Other:
Messed around with the Marine Damage Resistance formula a lot and determined that it works fine as is. Variants tried involved different Damage Multiplier, removing half the armor from the starting damage and end damage, and so on. If anyone wishes to mathhammer it themselves and try to find a better formula it currently works as follows:
-Damage Multiplier: 0.7 - ((Marine Experience * Marine Experience) /40000), minimum of 0.25 Displayed damage resistance is ((1 - Damage Multiplier) * 100)%
-Damage Result: (Damage * Damage Multiplier) - Marine Armor
Just to help brainstorm how combat could work (I really have no idea how it does work right now): It's always been a mainstay of Warhammer combat mechanics that armor is relative - the harder you're hit, the more damage your armor soaks.
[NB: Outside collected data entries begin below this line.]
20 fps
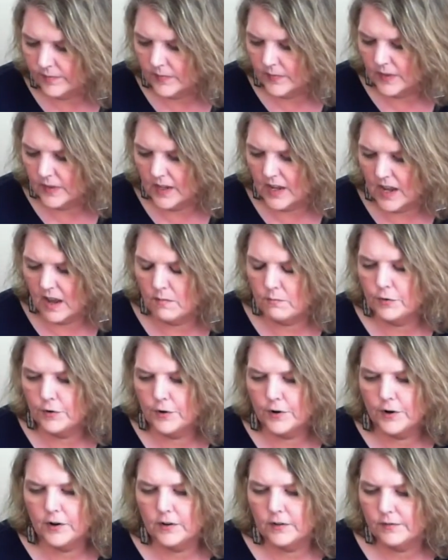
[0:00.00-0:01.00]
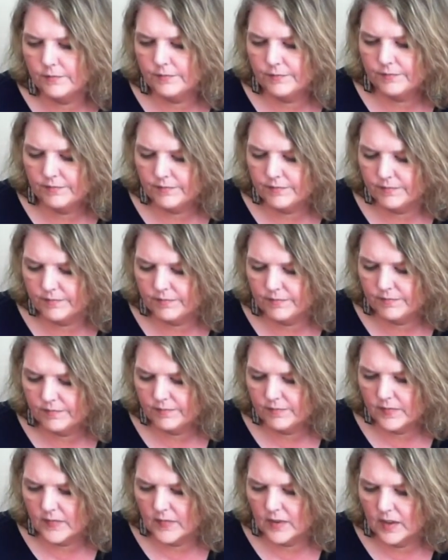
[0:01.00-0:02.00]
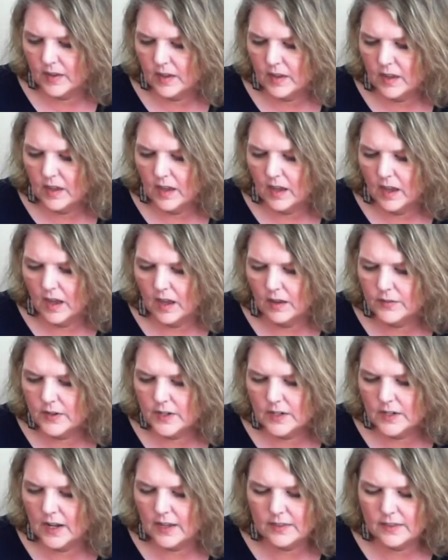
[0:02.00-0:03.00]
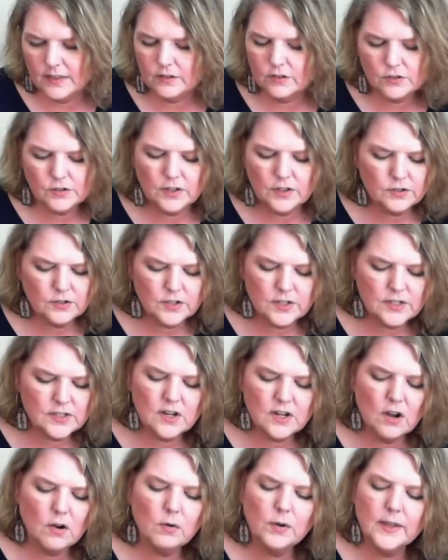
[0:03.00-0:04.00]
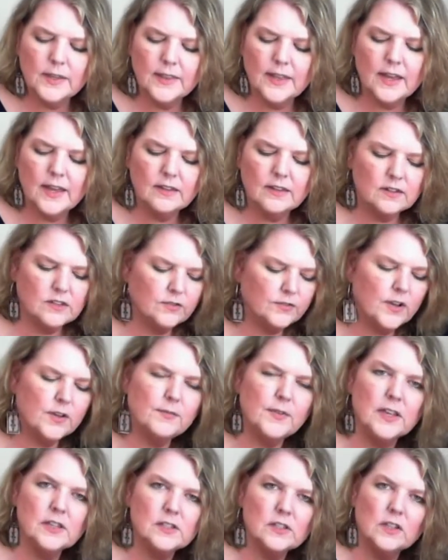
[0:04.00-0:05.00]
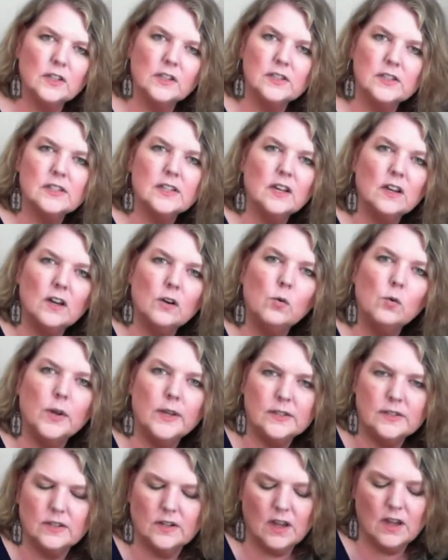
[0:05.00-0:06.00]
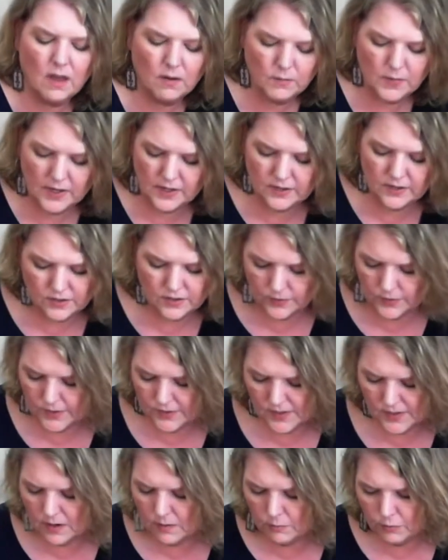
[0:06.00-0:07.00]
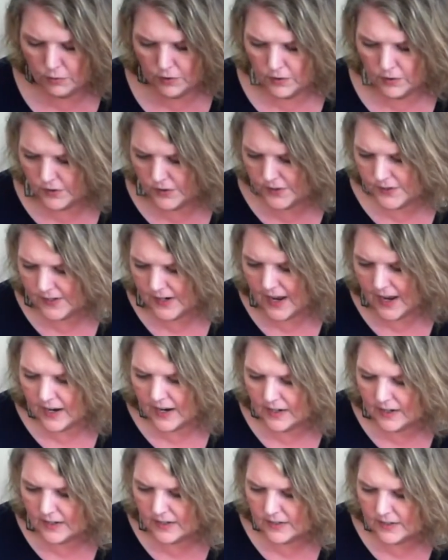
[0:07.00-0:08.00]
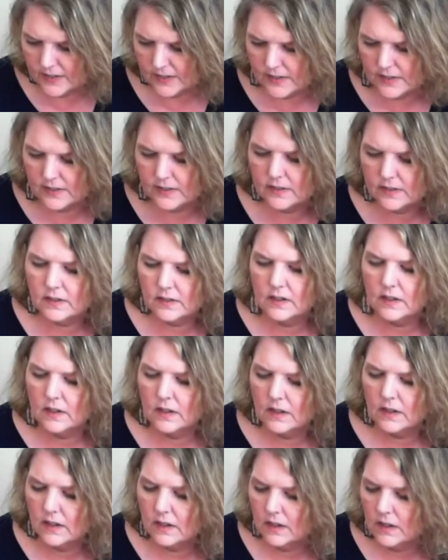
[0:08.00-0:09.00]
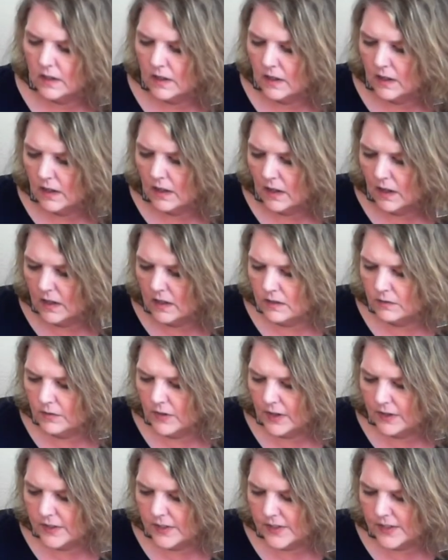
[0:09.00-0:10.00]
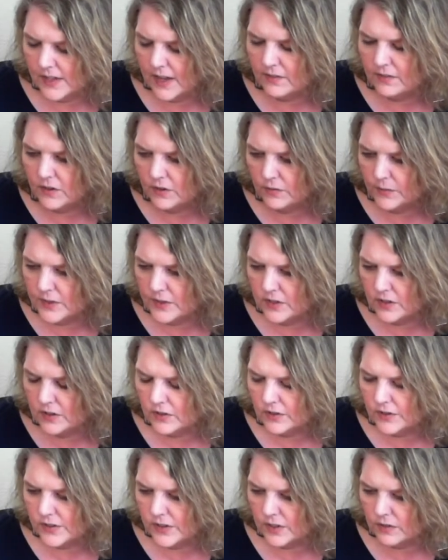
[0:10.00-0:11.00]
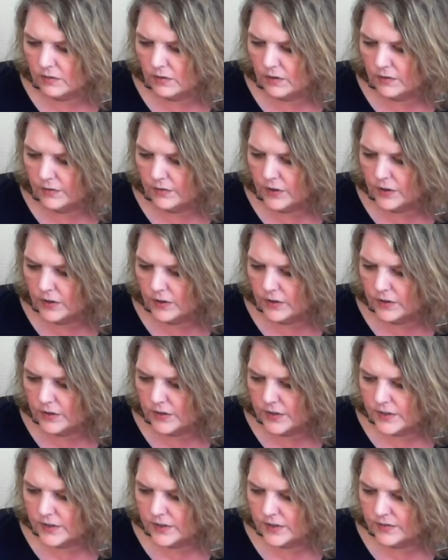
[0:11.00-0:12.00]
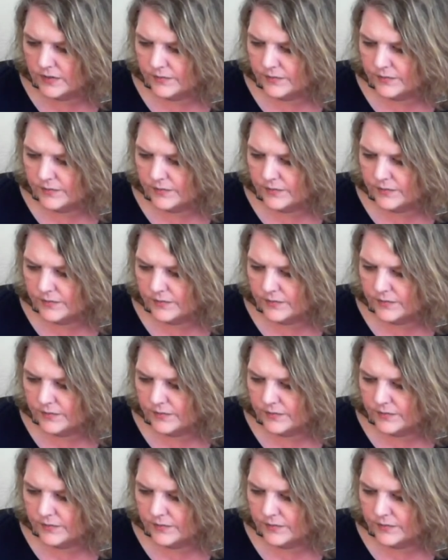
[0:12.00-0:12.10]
the Emperor. I mean, there's just knowing that divine masculine's going to come into his Emperor status. And then we got the Seven of Materials in reverse.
This means the above arithmetic betrays that fundamental idea; one immediate contradiction is that good enough armor theoretically reduces incoming damage to 0 (which warhammer armor can't do).
The extent to which you want to model warhammer combat is probably iffy, because the tabletop includes some really bizarre rules interactions like cover making you more damage resistant in a way ballistic skill can't fix, even though allegedly most cover just makes you harder to hit.
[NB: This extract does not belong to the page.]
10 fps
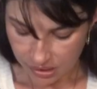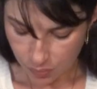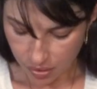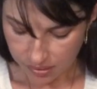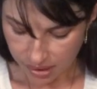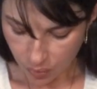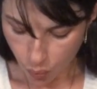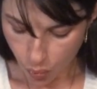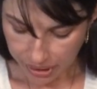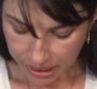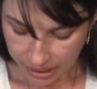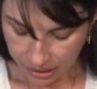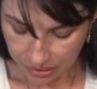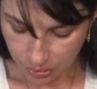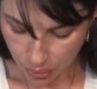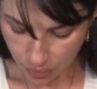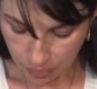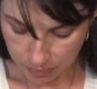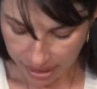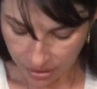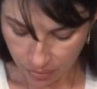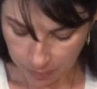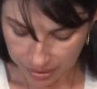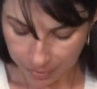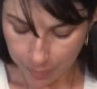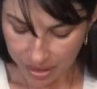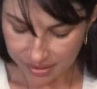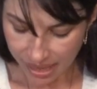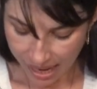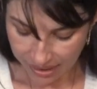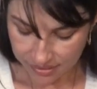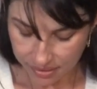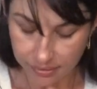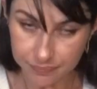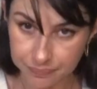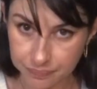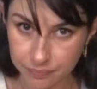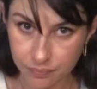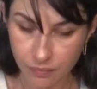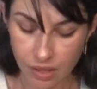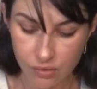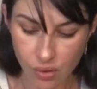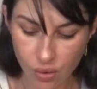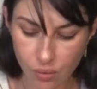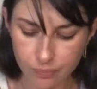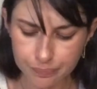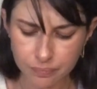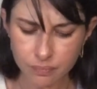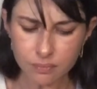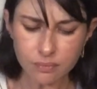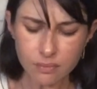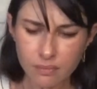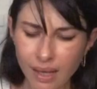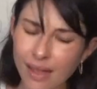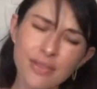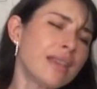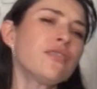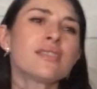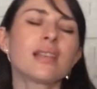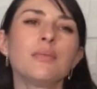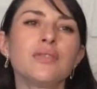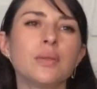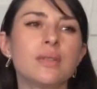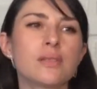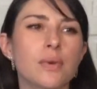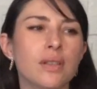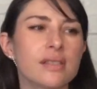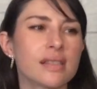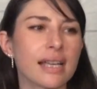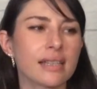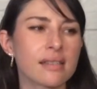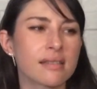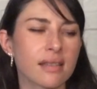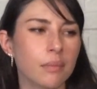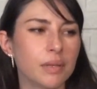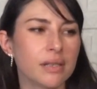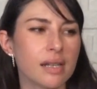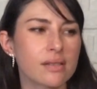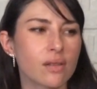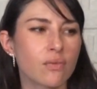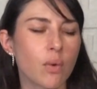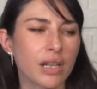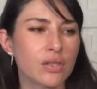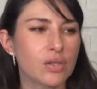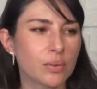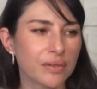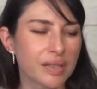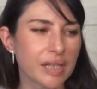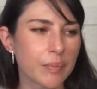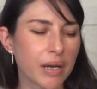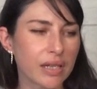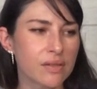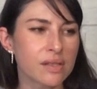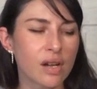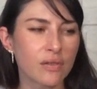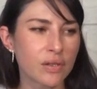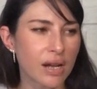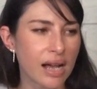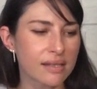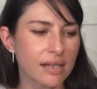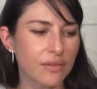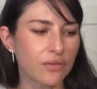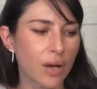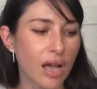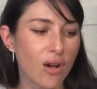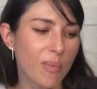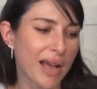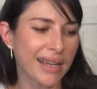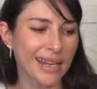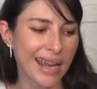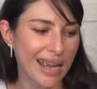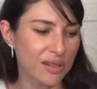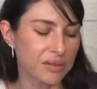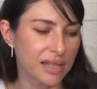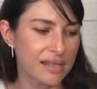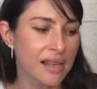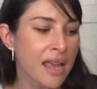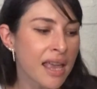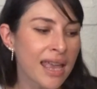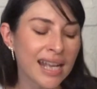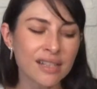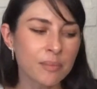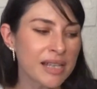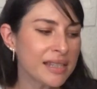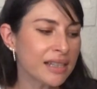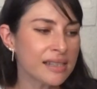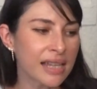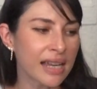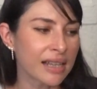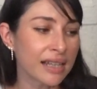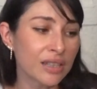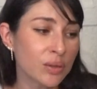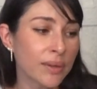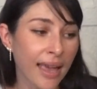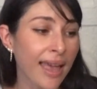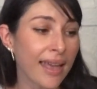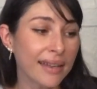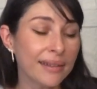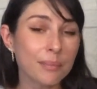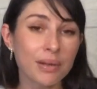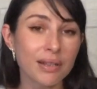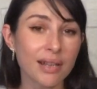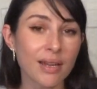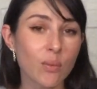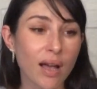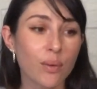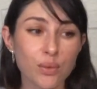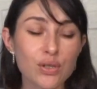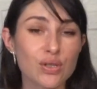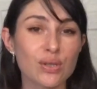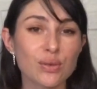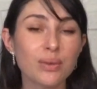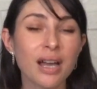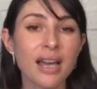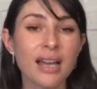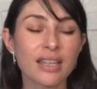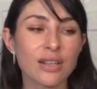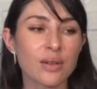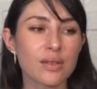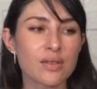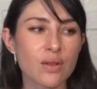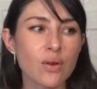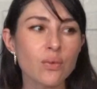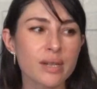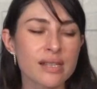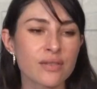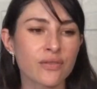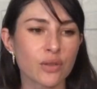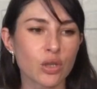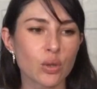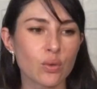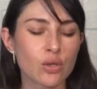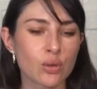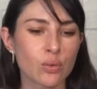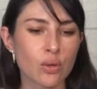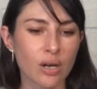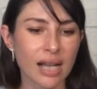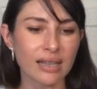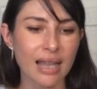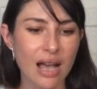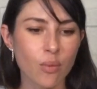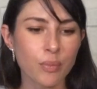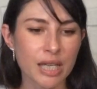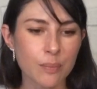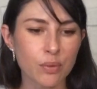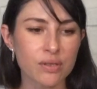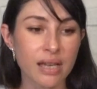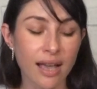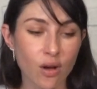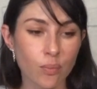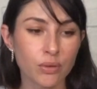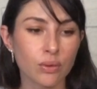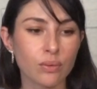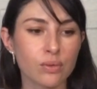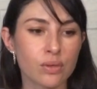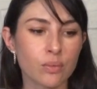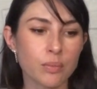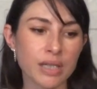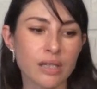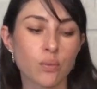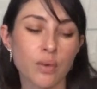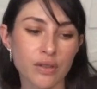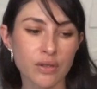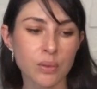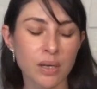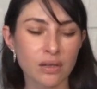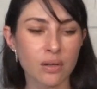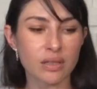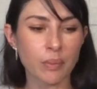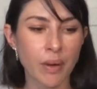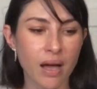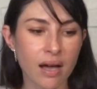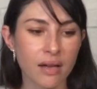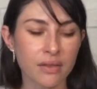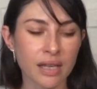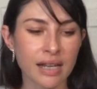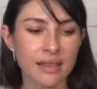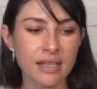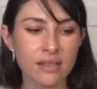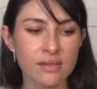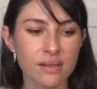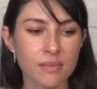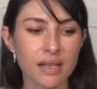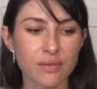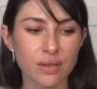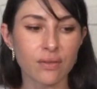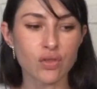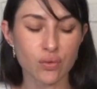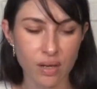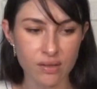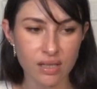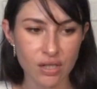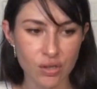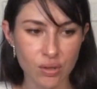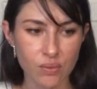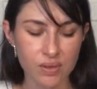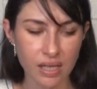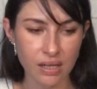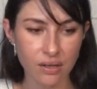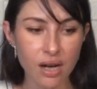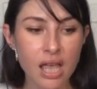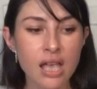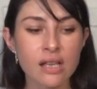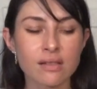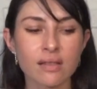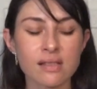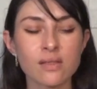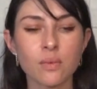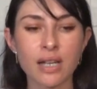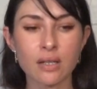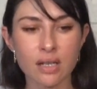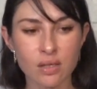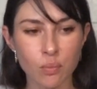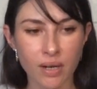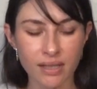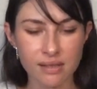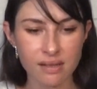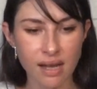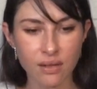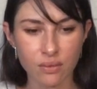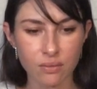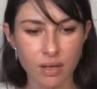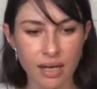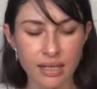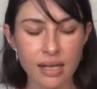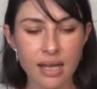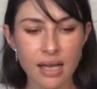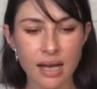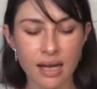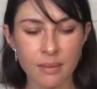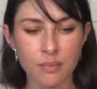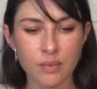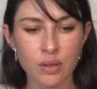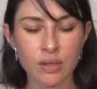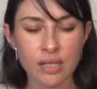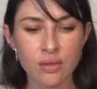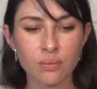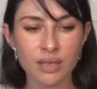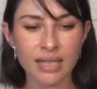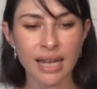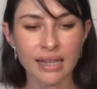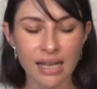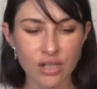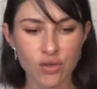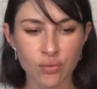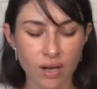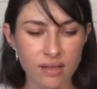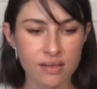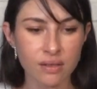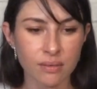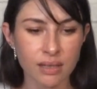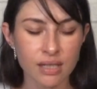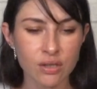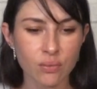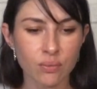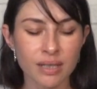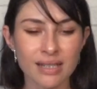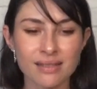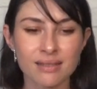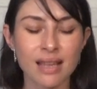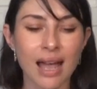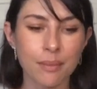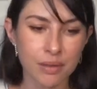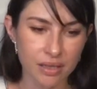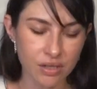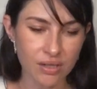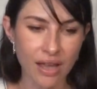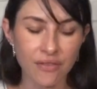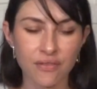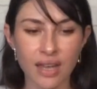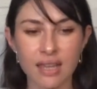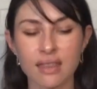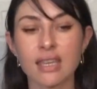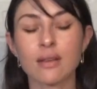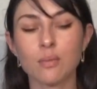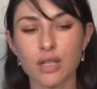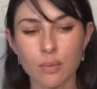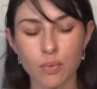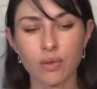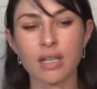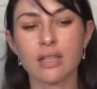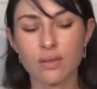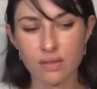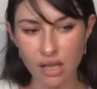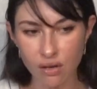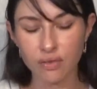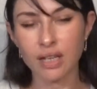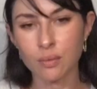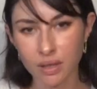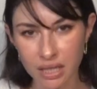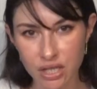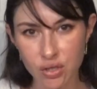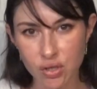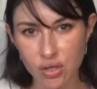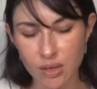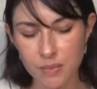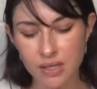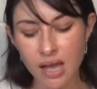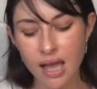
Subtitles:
as well is like working alone may not be the best answer. So I think for some of you as well as like the stubbornness of wanting to do everything by yourself, not asking for help, I can handle this. And they're basically saying like, you can, but like, why would you? You know, there's no reason for you to not allow people to help you, to be with you along the path. And I think there's some level of trust issues here. So this is why you need to break the cycle, right? You need to regain that trust. You need to reestablish that faith in people, in yourself, in relationships,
Here's some base math for simulating Warhammer combat, fixing as little wackiness as possible, and skipping the step for rolling to hit:
marine hit points = wounds on profile * 46656//This is 6**6, enough to cope with rolling to wound, save, and FNP, with or without rerolls on any of them.
Basic combat (no rerolling, marine is T4, W1, Sv 3, FNP -):
svt = max(min(strength-toughness+3,5),min(strength-toughness+4,1),0)//Extra min is because you can still wound on 6+ against s+3.
if(armor<penetration){realarmor=armor-1}else{realarmor=6}//2..7 scale, where 7 is armor or AP -
svta = realarmor*svt//Odds of overcoming toughness times overcoming armor
svta *= 6**4 //missing pieces: rerolling failed wounds, failed saves, and both base and rerolled FNP; this result is how much damage the marine takes from the hit.
It should be obvious how to work in instant kill at this point, but many special rules cause all sorts of checks in the above logic, so I left them out. All this does is apply expected probability of wounding as static values, so you always deal the same damage rather than rolling.
The above rules are kind of awful, as I mentioned (for example, I left it out, but you'd apply the better of armor and cover, rather than having them stack and apply to different steps in the attack process, like we expect in every other game, Dark Heresy included). If you're your own Chapter Master, you're also going to want to be able to do things like give your Scouts Storm Shields, at which point the power armor becomes a waste of time under the tabletop rules. Skipping the intermediary logic, I suggest this for a shooting attack:
hit points = wounds*(6**
//Now including to-hit, due to incorporating a marine being harder to hit
hitpiece = 6*max(ballistic-cover,1)//It's always possible to hit, but ballistic skill and cover duke it out in terms of real odds; very high ballistic skill overflows into excess damage.
//Note on Cover here: count up from 0, so 0 is cover - and 5 is cover 2+.
//Extra 6 is because we're not doing rerolls to hit.
woundpiece = 6*hitpiece*max(strength-toughness+3,min(strength-toughness+4,1),0)//Very high strength now elegantly overflows into damage, precluding any need for a manual rule about instant killing when s=2t.
//Extra 6 is because we're not doing rerolls to wound.
armorpiece = 6*woundpiece*(6-max(armor-penetration,0))//armor now degrades with penetration, like strength does with toughness and bs now does with cover.
//Note on Armor and Penetration: count up from 0, so 0 is - and 5 is 2+ armor or AP 2.
//Extra 6 is because we're not doing rerolls on armor save.
And so on. I would suggest invulnerability as an additional save after armor (you'll need to explode out the hit point total again, if you want to be able to cope with reroll mechanics on it), with Feel No Pain forcing rerolls on successful wounds rather than the current rule of it being the additional save.